━━ Task material ━━

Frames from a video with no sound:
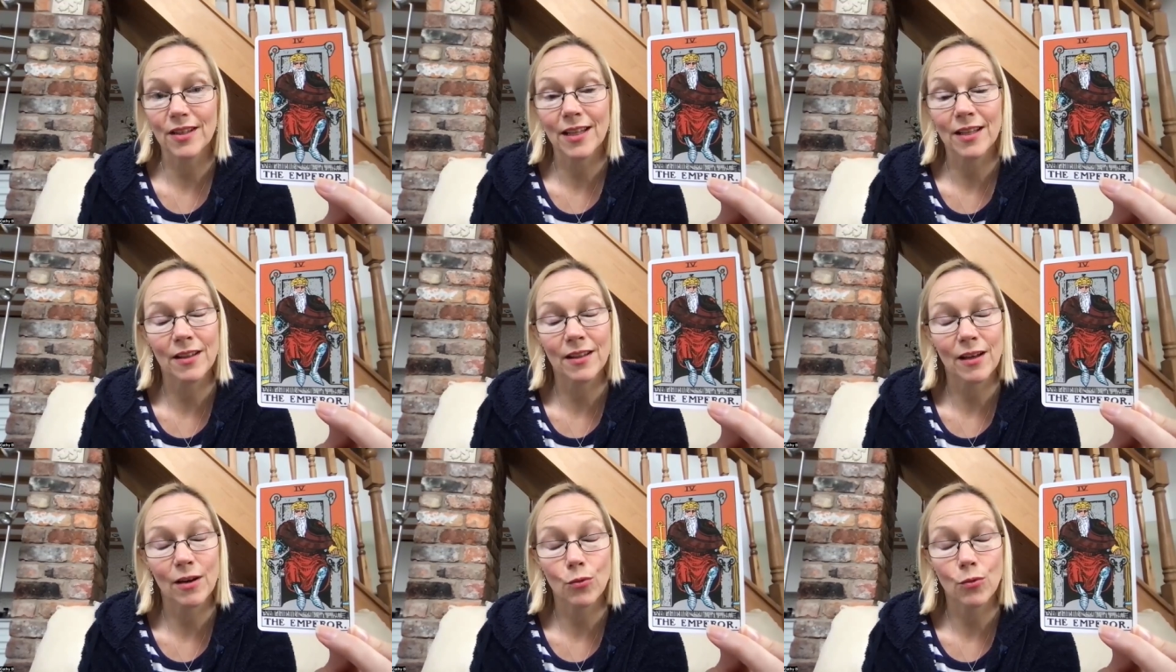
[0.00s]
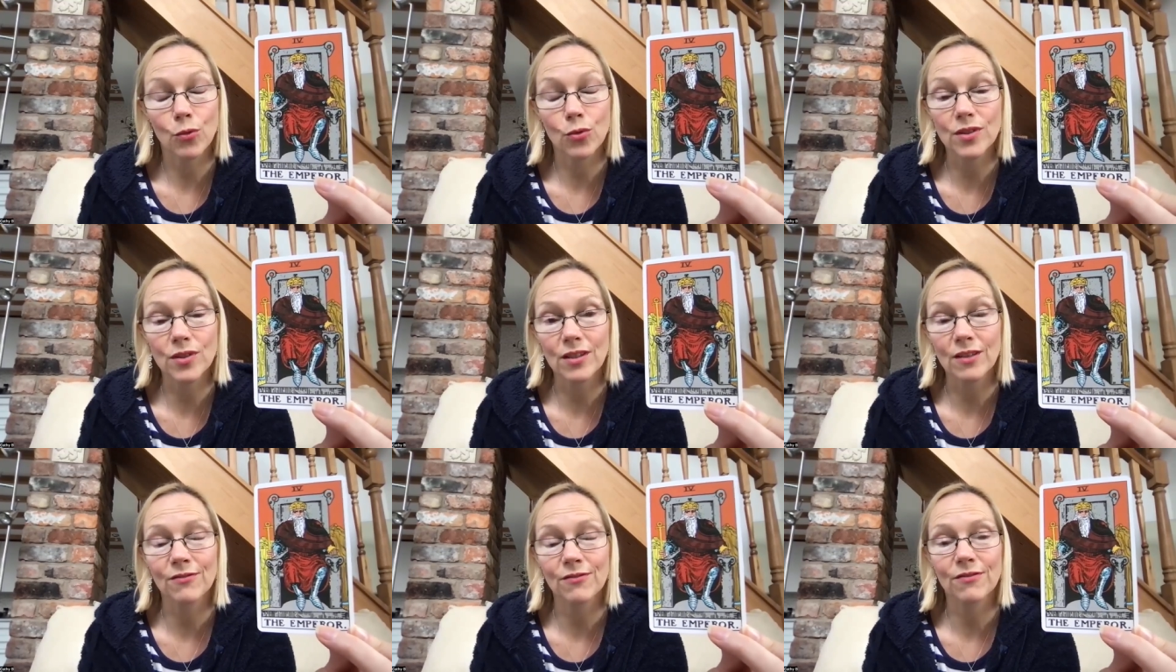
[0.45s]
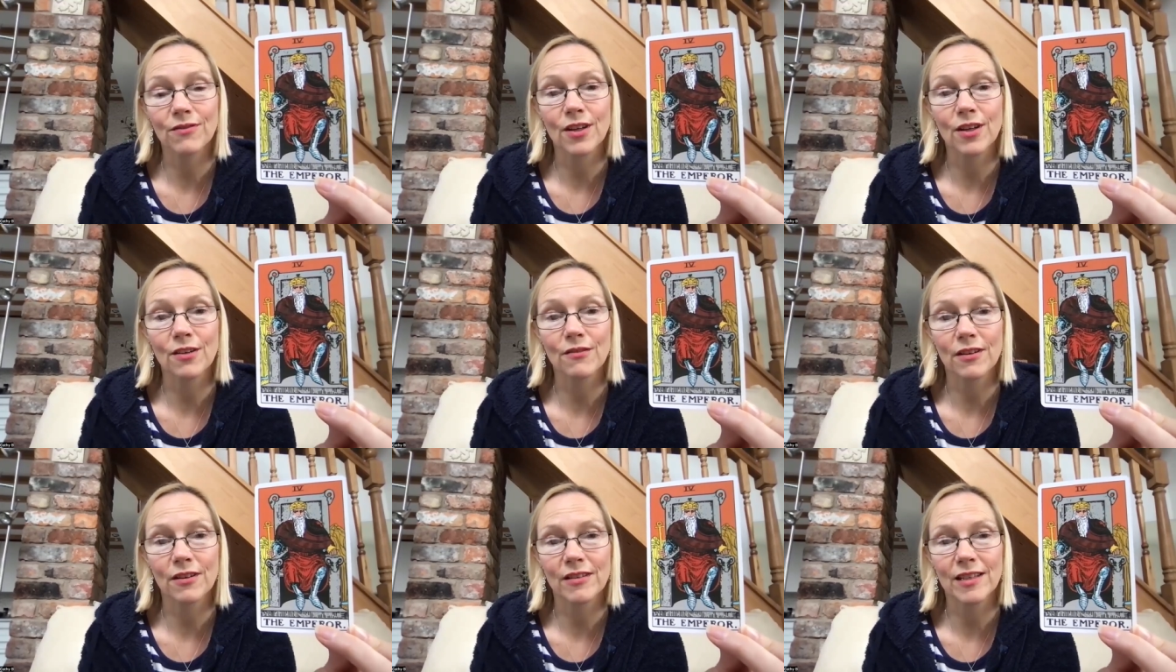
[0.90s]
then that water can
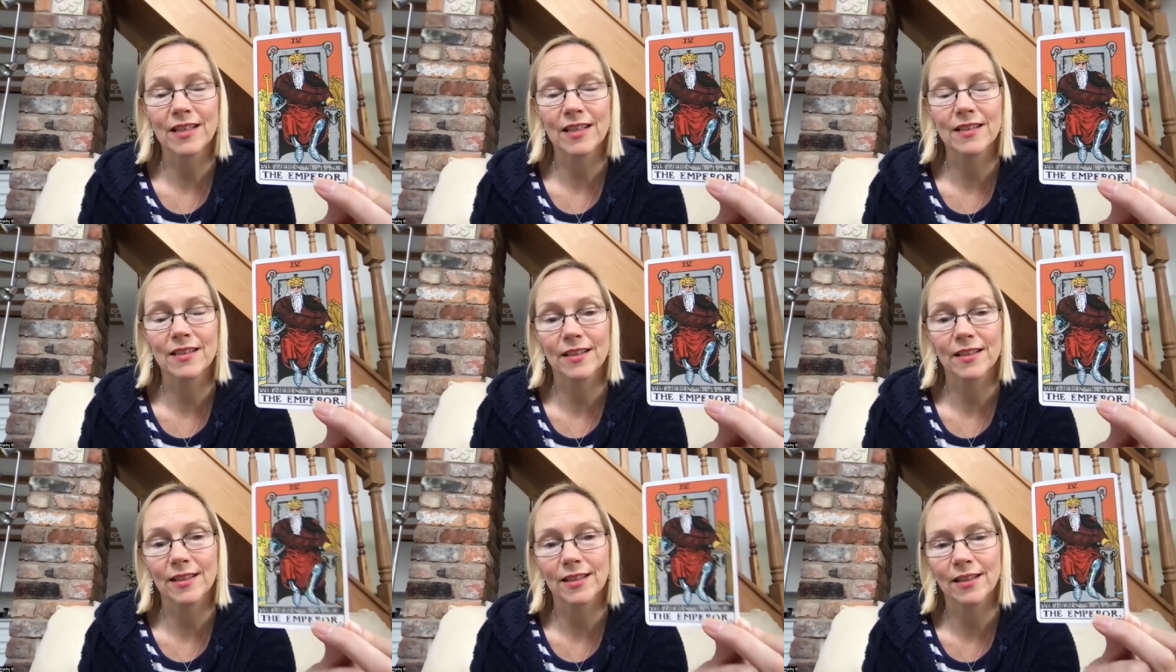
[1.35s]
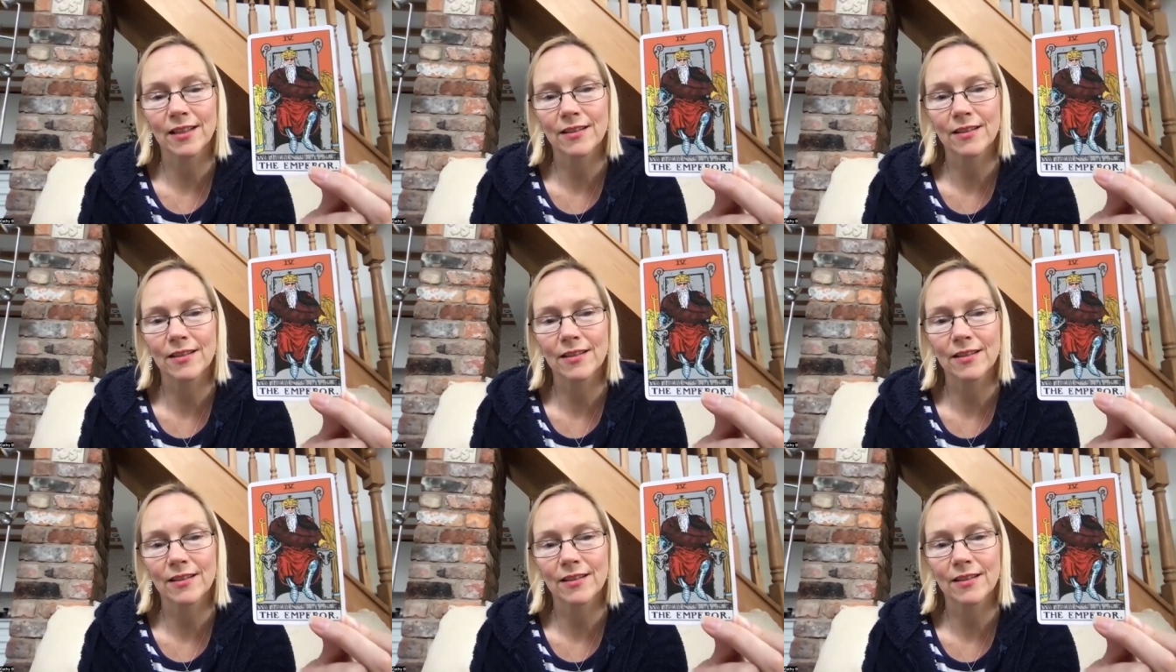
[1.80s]
flow very easily.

━━━

Task prompt: Your job is to transcribe the records exactly and in full. Pictures are not part of the copy.

Answer to this exercise:
Frames from a video with no sound:
[0.00s]
[0.45s]
[0.90s]
then that water can
[1.35s]
[1.80s]
flow very easily.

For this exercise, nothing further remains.